"Baby, you can crash my party anytime," Luke Bryan sang. Baby, did they ever.
Since the new Vikings stadium opened in August, dozens of friends of Ted Mondale, executive director of the Minnesota Sports Facilities Authority (MSFA), and Michele Kelm-Helgen, its chairwoman, filled the executive suites controlled by the organization, which oversees the stadium on behalf of taxpayers. There, they were apparently treated to dull marketing pitches while trying to ignore the racket from acts such as Bryan's band and Metallica.
Such is the life of the average political hack or labor leader, many of whom accepted the invitation to crash the Kelm-Helgen party box. The work just never ends.
Maybe, I'm not sure, Bryan sang one of his standards, "Apologize," the chorus of which goes, "I said it's too late to apologize," because even by then, it was.
If Bryan were to adapt that song to the current moral cues or crisis management trends, he would have to change the lyrics to, "I said it's too late to offer a non-apology, so I'll just deny wrongdoing while changing the rules, and that will restore the public trust, y'all."
Yee-haw!
When the story first broke that the MSFA used some of its 36 prime seats for family members and friends, along with a bunch of people actually thinking about doing business with the facility, Gov. Mark Dayton blamed the media for sensationalizing the issue. Maybe so. Maybe, as one reader pointed out, "there are more important things to worry about."

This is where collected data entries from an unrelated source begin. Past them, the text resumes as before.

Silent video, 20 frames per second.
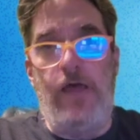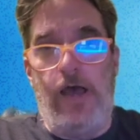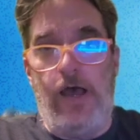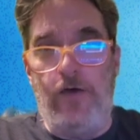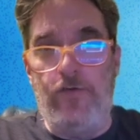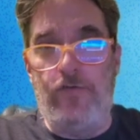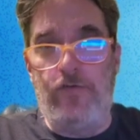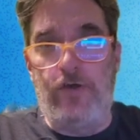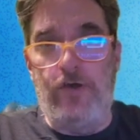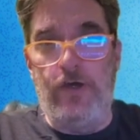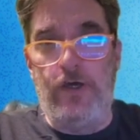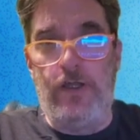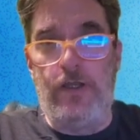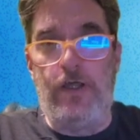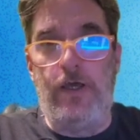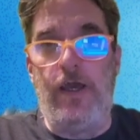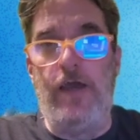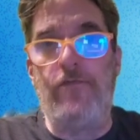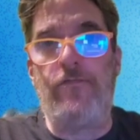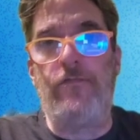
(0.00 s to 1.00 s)
as
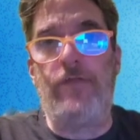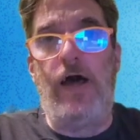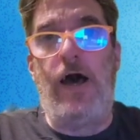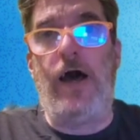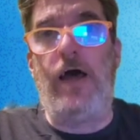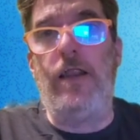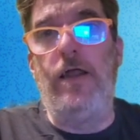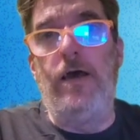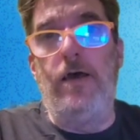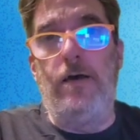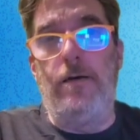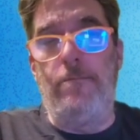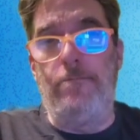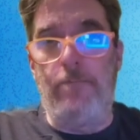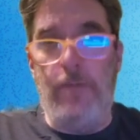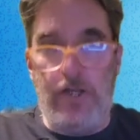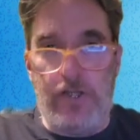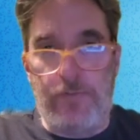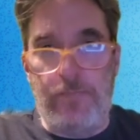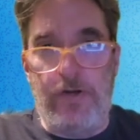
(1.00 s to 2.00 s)
good, if not
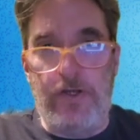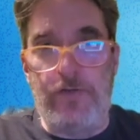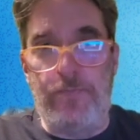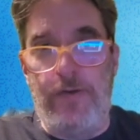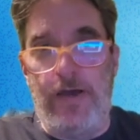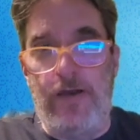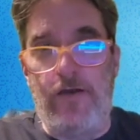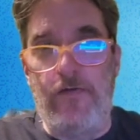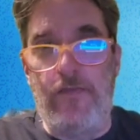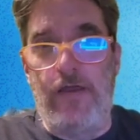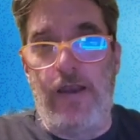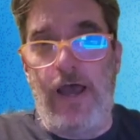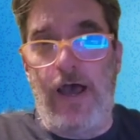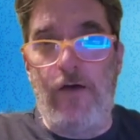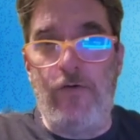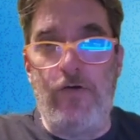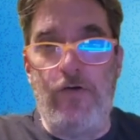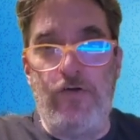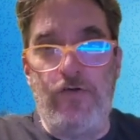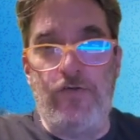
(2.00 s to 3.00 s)
much, much better than
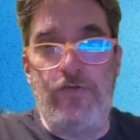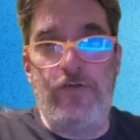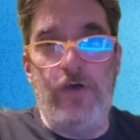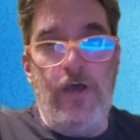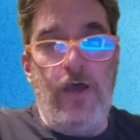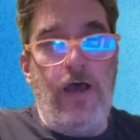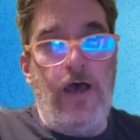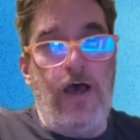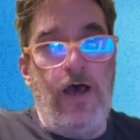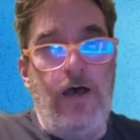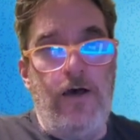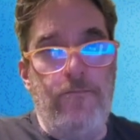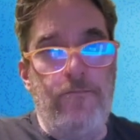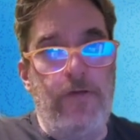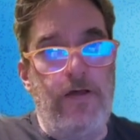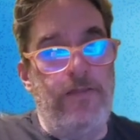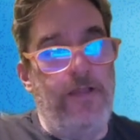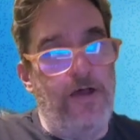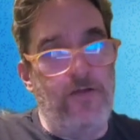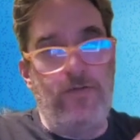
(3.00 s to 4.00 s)
ours. Um,
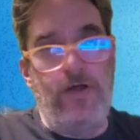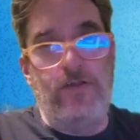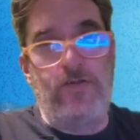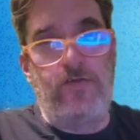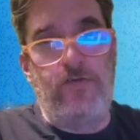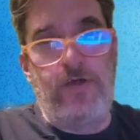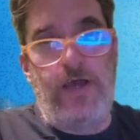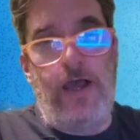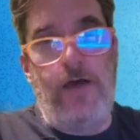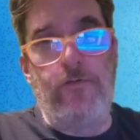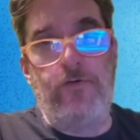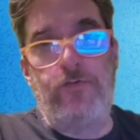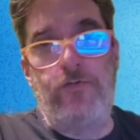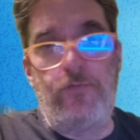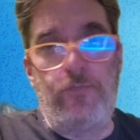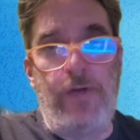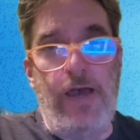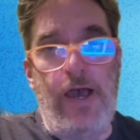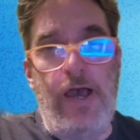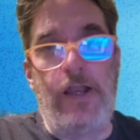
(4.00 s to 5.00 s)
and that's not to say ours
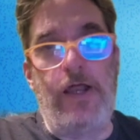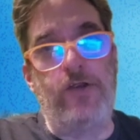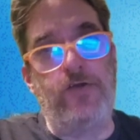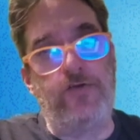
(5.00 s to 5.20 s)
is bad.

I completely agree. Like a president-elect whose business entanglements and conflicted cabinet appointments make the Mondale, Kelm-Helgen swagfest seem like the petty, Midwestern head-scratcher that it is. That said, I cannot recall an issue that so clearly polarized people into two camps: those who saw the perks as inappropriate, and those who saw the perks as wildly inappropriate.